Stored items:
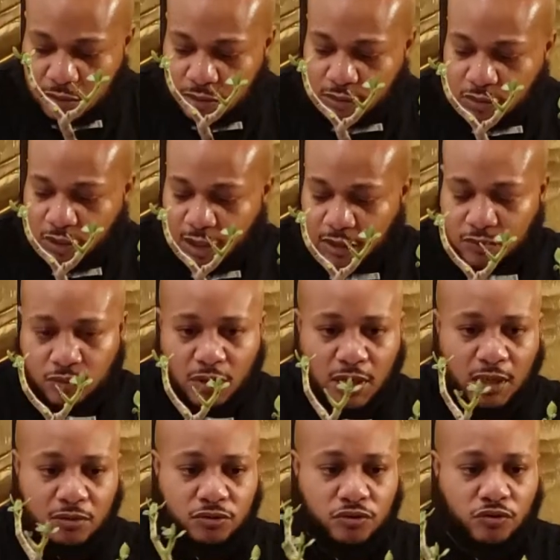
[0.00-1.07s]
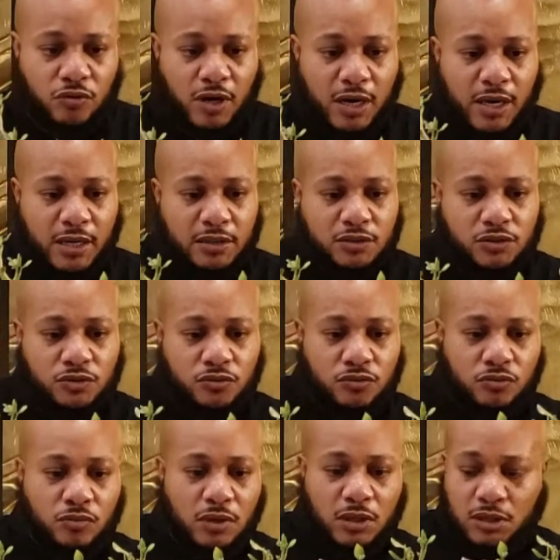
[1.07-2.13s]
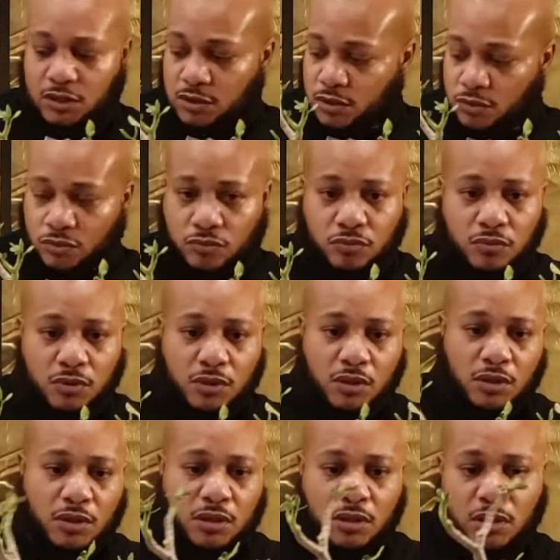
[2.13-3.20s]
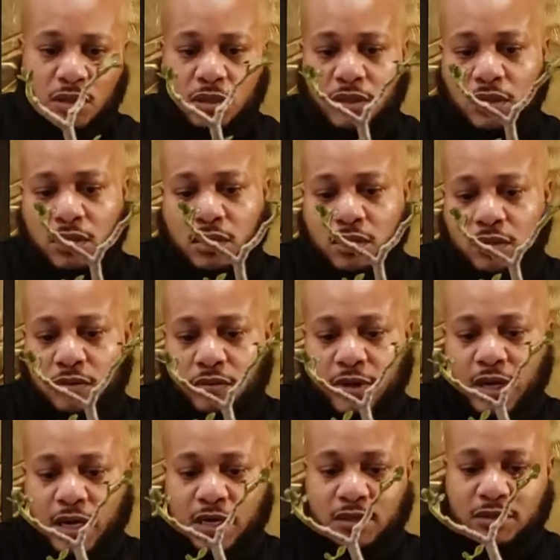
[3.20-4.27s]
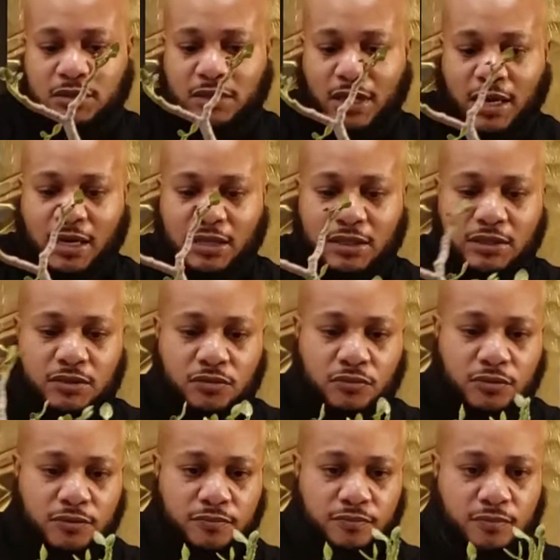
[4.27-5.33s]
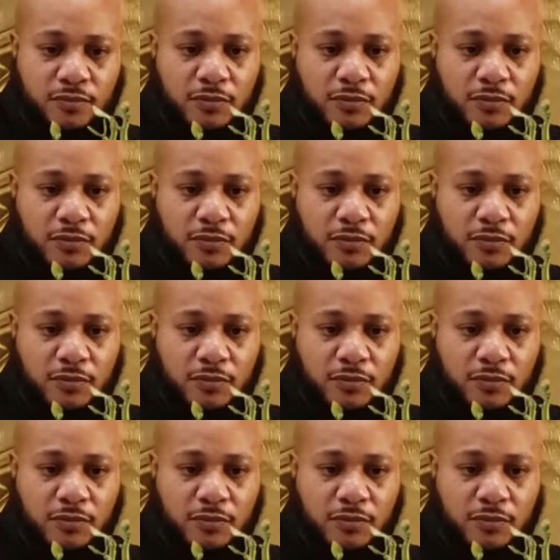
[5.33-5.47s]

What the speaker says: So that's what I'll try to do, the way I'll style this one.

*TASK DESCRIPTION*. Final stretch of the data: repeat exactly each line from the one containing "[1.07-2.13s]" through the last, and omit all pictures.

*RESULT BELOW*.
[1.07-2.13s]
[2.13-3.20s]
[3.20-4.27s]
[4.27-5.33s]
[5.33-5.47s]

What the speaker says: So that's what I'll try to do, the way I'll style this one.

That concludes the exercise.